Son Başbuğ Daima Gönüllerde

Böylesi ''kritik'' günlerde Alparslan Türkeş'i anmak, yad etmek daha da anlamlı oluyor. Zaten rahmetli Türkeş'e sadece ''MHP Lideri'' gözüyle bundan ötürü bakılmıyor. Türkeş, bir mefkurenin önderi, bir hareketin lideri ve bir ''denge'' unsuru olarak değerlendiriliyor. ''Karizmatik lider'' ve ''tarihi şahsiyet'' görünümünün ötesinde, yeri kolay kolay doldurulamayacak ender insanlardan sayılıyor.

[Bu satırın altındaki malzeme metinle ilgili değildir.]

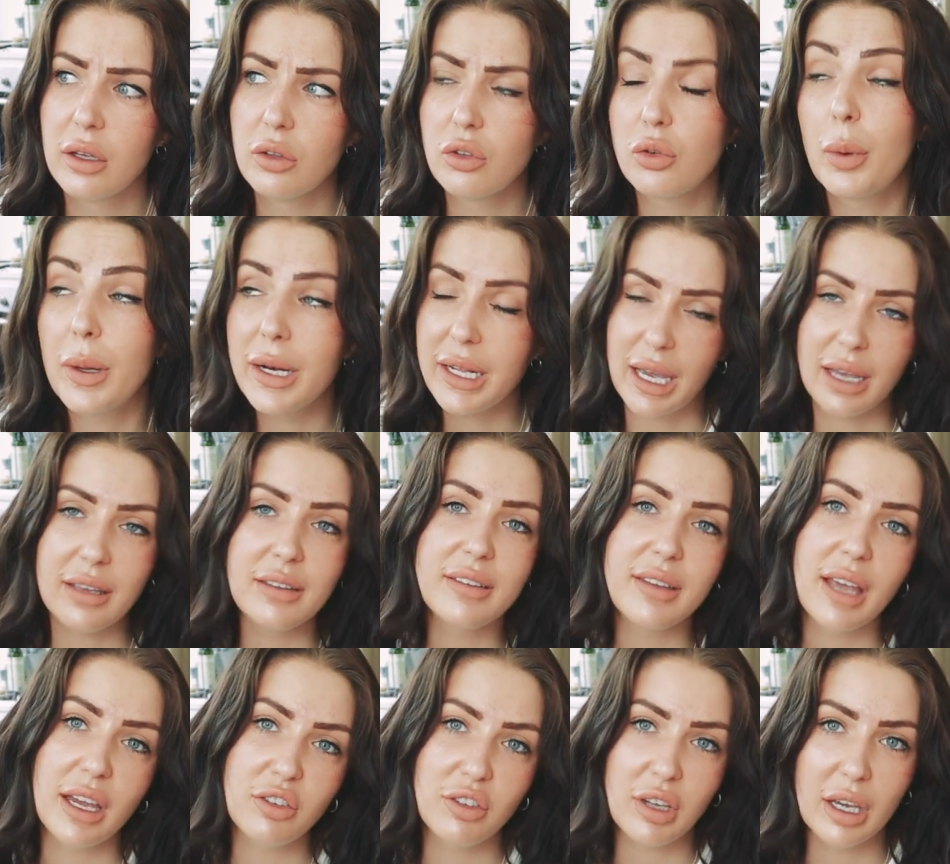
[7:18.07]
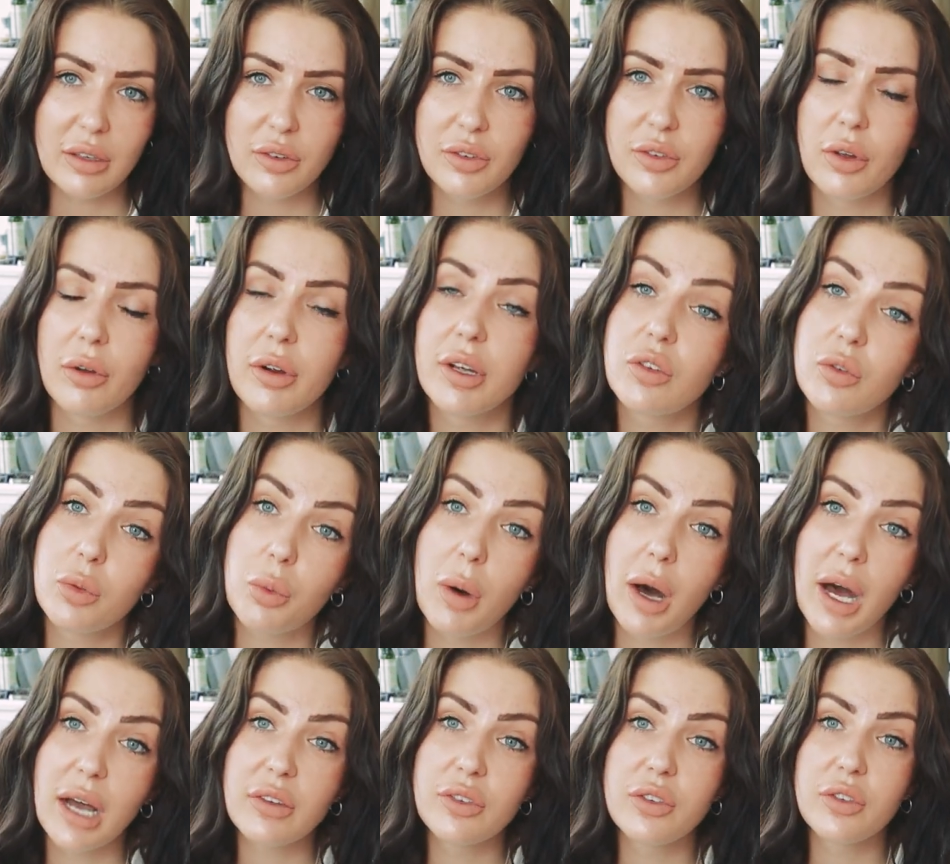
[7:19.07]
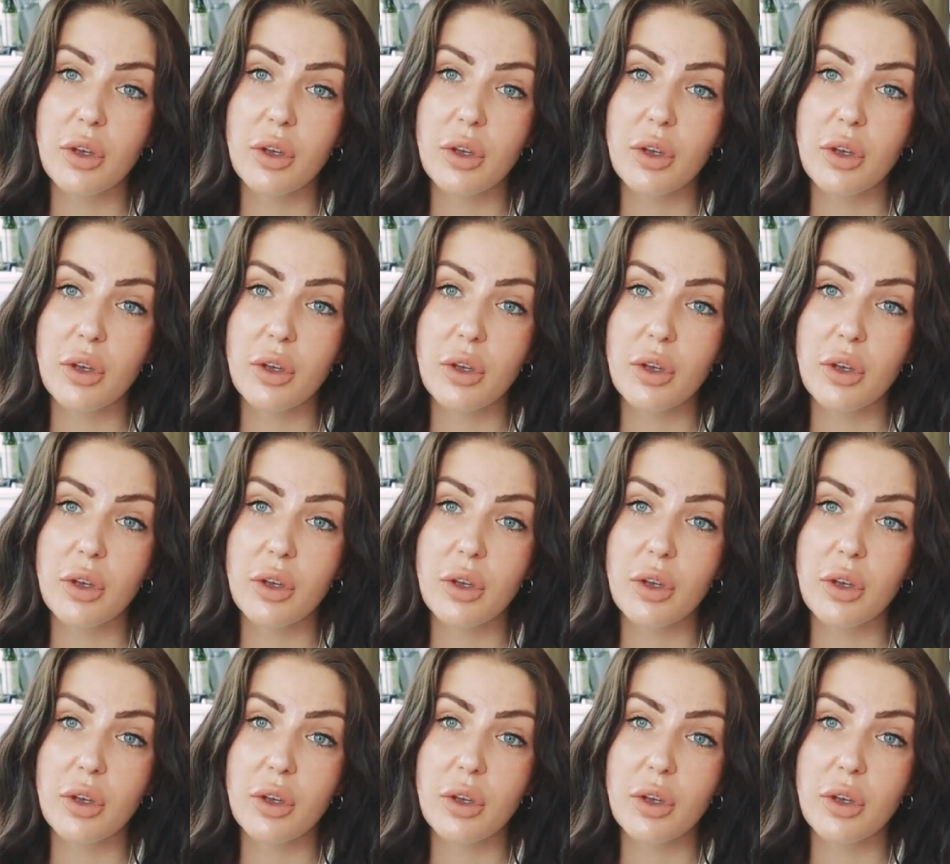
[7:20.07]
28 sachets, sorry, twice.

O'NU ANLAMAK, ANLATABİLMEK
MHP Lideri Devlet Bahçeli, ''Bilge Lider'' başlığı altındaki yazısında, ''O'nu en iyi anlatan, tanımlayan sıfat ise Başbuğ olmuştur. Türkeş Bey, Türk Dünyası'nın Başbuğ'u unvanını sahip olduğu meziyetler ve yerine getirdiği hizmetler açısından bakıldığında en çok hak eden tarihi bir şahsiyettir'' diyor. Aslında, Türkeş'i her şeyden önce ''Başbuğ'' olarak anlamak, anlayabilmek ve anlatmak gerekiyor. 1940'lardan başlayan ve Hakk'a kavuştuğu 4 Nisan 1997 gecesine dek dur durak bilmeyen, bitip tükenmeyen bir azmin timsali Türkeş'in ardından çok ''anlamlı'' şeyler söyleniyor ve yazılıyor. Üstün hizmetleri ve özverileri de bir bir hatırlanıyor, hatırlatılıyor. Türk milliyetçiliğinin ''meş'alesi'' onun çabaları ile yakıldı ve elden ele dolaşıyor. Türklük şuuru onun fikirleri ile daha da berraklaşarak ağızdan ağza, gönülden gönüle yayılıyor.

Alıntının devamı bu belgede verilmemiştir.